Israel Festival opens with boos for minister Regev, cheers for singer Hanoch

Likud’s outspoken new culture minister hails pluralism and multiculturalism; crowd underwhelmed

Amanda Borschel-Dan is The Times of Israel's Jewish World and Archaeology editor.

The Israel Festival opens in Jerusalem on May 28, 2015 (Amanda Borschel-Dan/Times of Israel)
The Israel Festival opens in Jerusalem on May 28, 2015 (Amanda Borschel-Dan/Times of Israel)

Israeli rocker Shalom Hanoch opened the 2015 Israel Festival Thursday night in the open-air Sultan’s Pool theater overlooking the walls of Jerusalem’s Old City.

But the 68-year-old singer made headlines prior to his Thursday performance by objecting to Likud member Miri Regev’s announcement that she would be giving a speech before the singer took the stage, joining Jerusalem Mayor Nir Barkat and longtime Israel Festival head Yossi Tal-Gan. Regev, a colorful right-wing personality, was recently appointed minister of culture and sport, and as such received the festival organizer’s standard invitation.

Prior to the performance, Barkat introduced Regev to a largely booing and whistling crowd. Reading from a prepared speech, Regev called the festival a “Zionist” enterprise and said there is no better place than the eternal capital of the Jewish people, Jerusalem, to hold the festival in that the city essentially reflects pluralism and multiculturalism.
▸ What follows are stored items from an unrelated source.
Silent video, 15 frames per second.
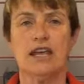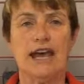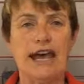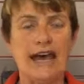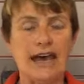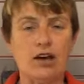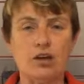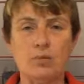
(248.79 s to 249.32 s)

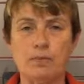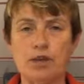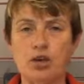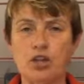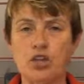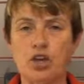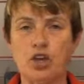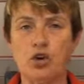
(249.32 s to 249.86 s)
how to be
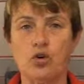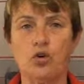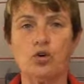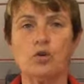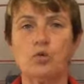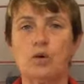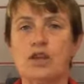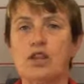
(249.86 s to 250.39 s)
on the
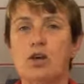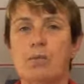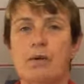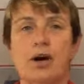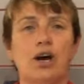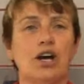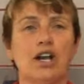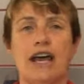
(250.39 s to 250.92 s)
court with your
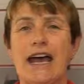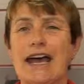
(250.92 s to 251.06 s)
partner,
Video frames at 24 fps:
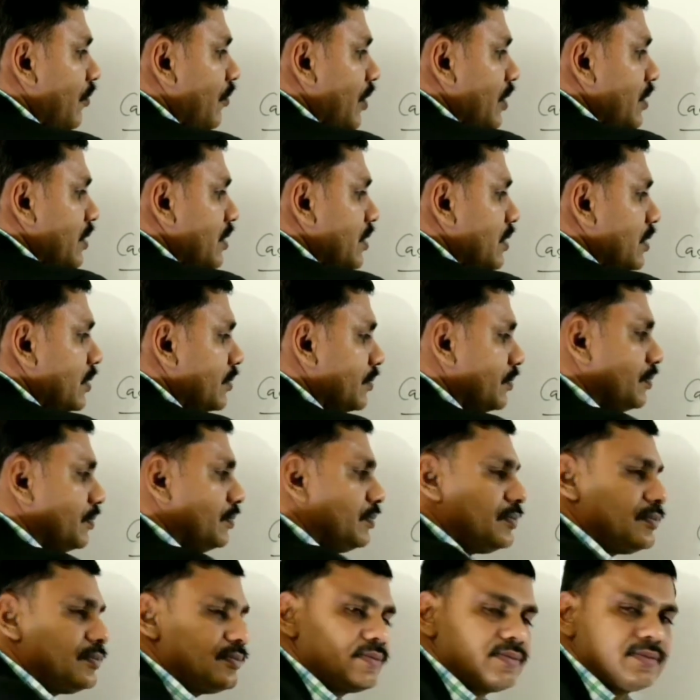Fs.
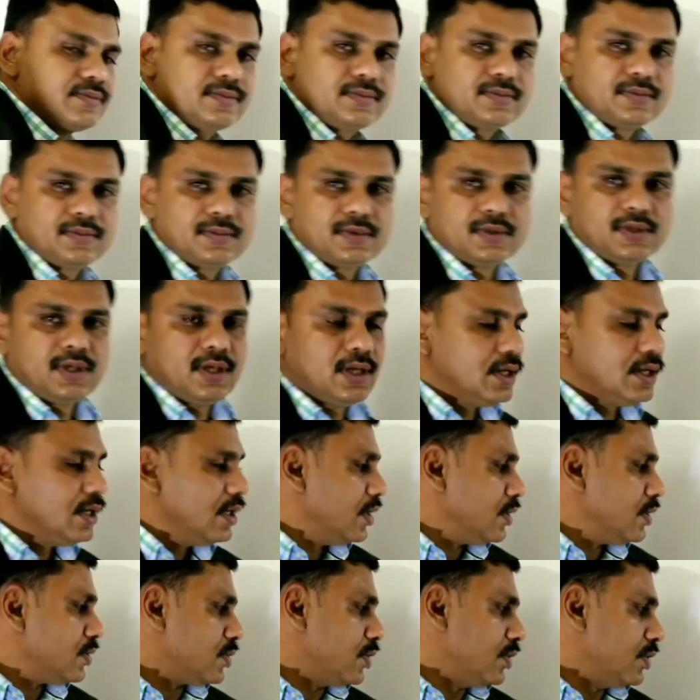
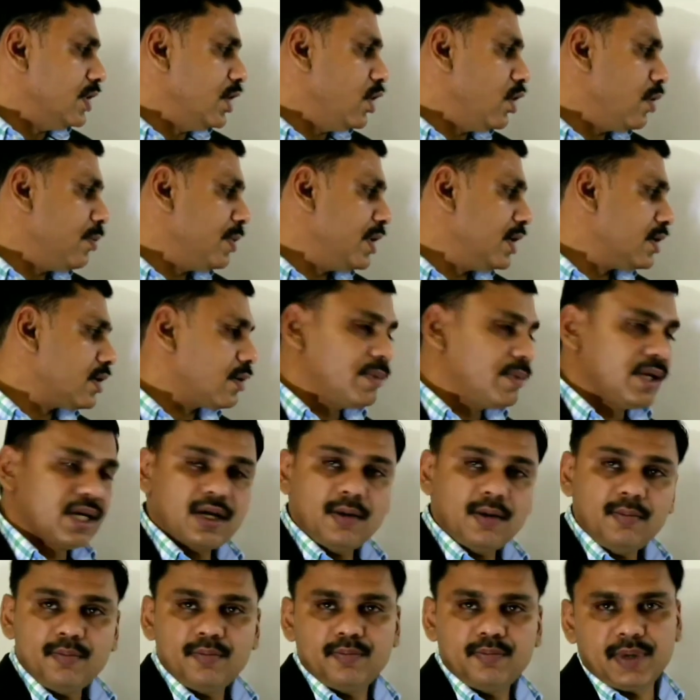So denominator
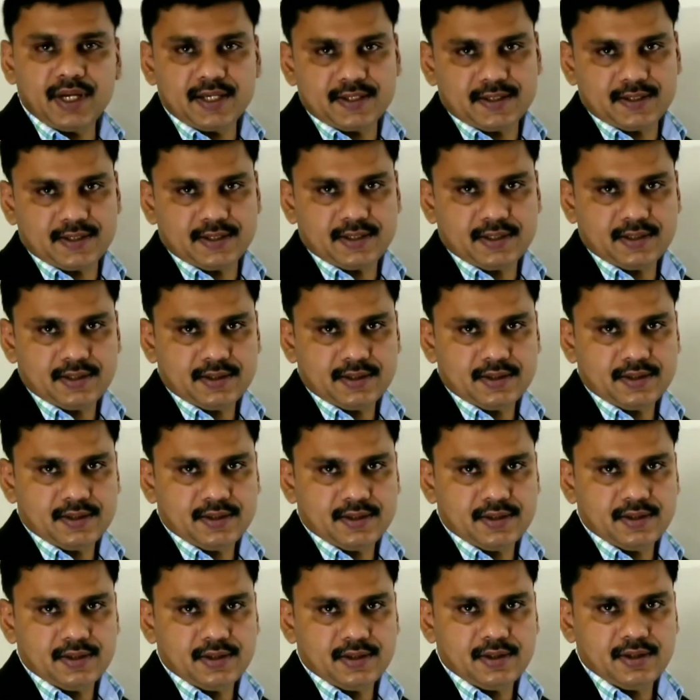become plus.
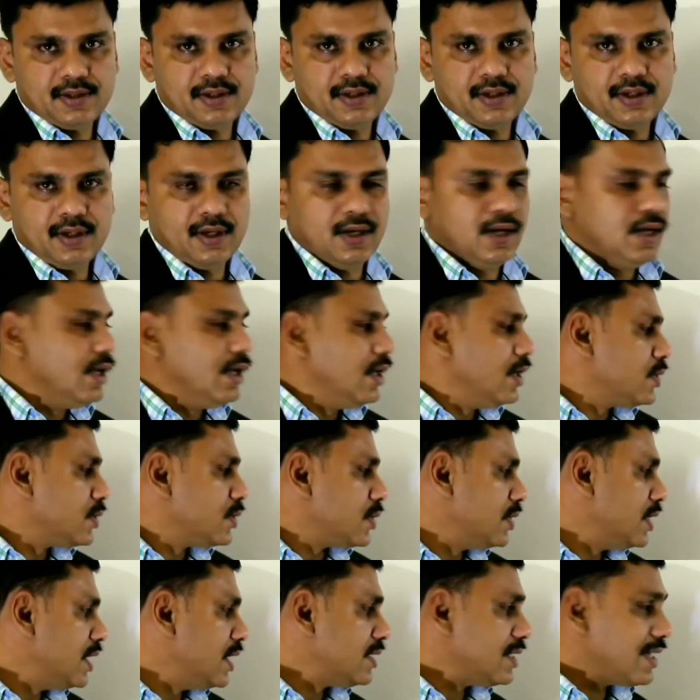
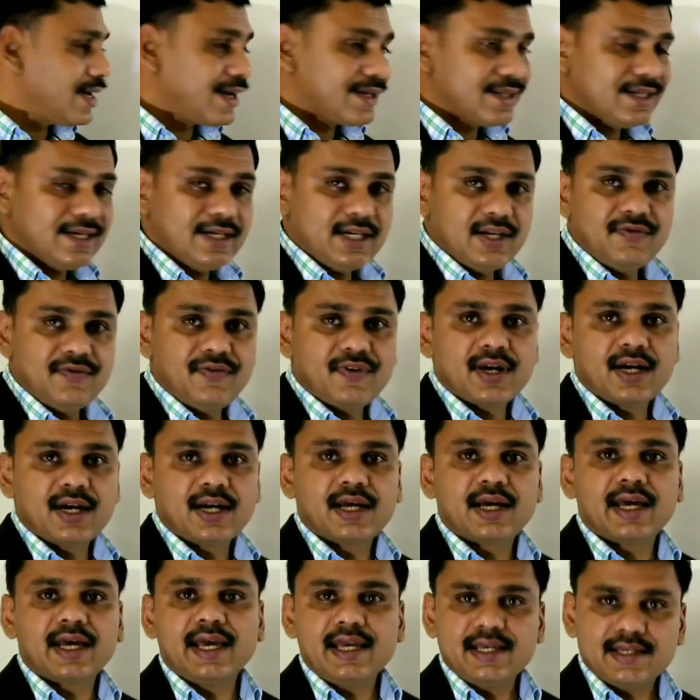So these are the
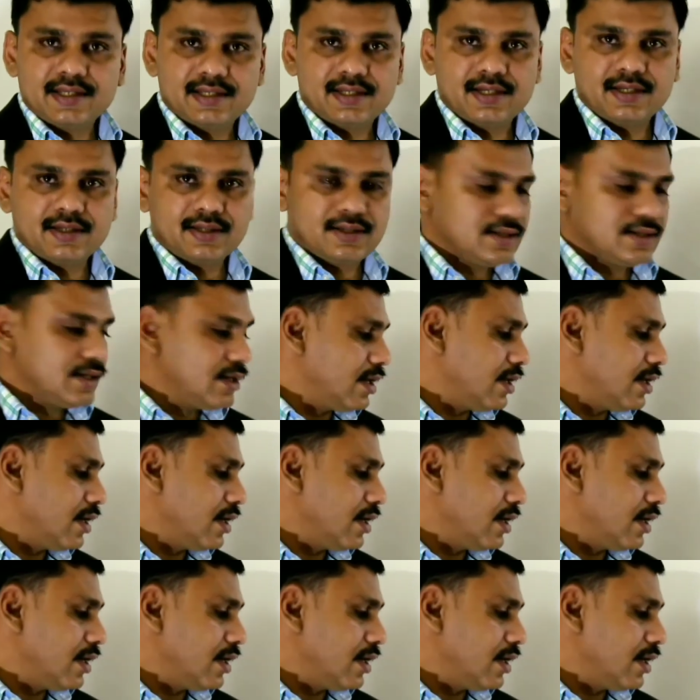different cases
“I love Shalom Hanoch,” and all the artists involved in the festival, said Regev, who continued that there is place for everyone here — Jews, Arabs, Christians — and that she is the minister of culture for all.

After a smattering of applause for Regev, Hanoch began the show with his classic hit, “Adon btoch etsmo hu gar” or “A man lives within himself.”

As his band slowly joined Hanoch on stage, the audience took on the role of backup singers and the show was underway.

For the past 54 years, the Israel Festival has been the country’s premier cultural event and annually draws world renown artists from all disciplines.

The choice of Hanoch is on par: The musician is considered by many to be the “father of Israeli rock” and famously collaborated with recently deceased beloved singer Arik Einstein on a vast corpus of hits from the late 1960s. In the 1970s, Hanoch and Ariel Zilber were founding members of the milestone rock band Tamouz, which heavily influenced the Israeli music scene.

More recently, in a 2010 concert tour called “Four Stations,” Hanoch’s 50-plus year career was revisited while he hosted popular musicians such as Keren Peles, Dana Berger, Berry Sakharof and Aviv Gefen.

Performing from a new album alongside Hanoch at the Israel Festival opening in the Herodian period summer concert venue were special guests Yehuda Poliker, Dani Sanderson, and Sakharof.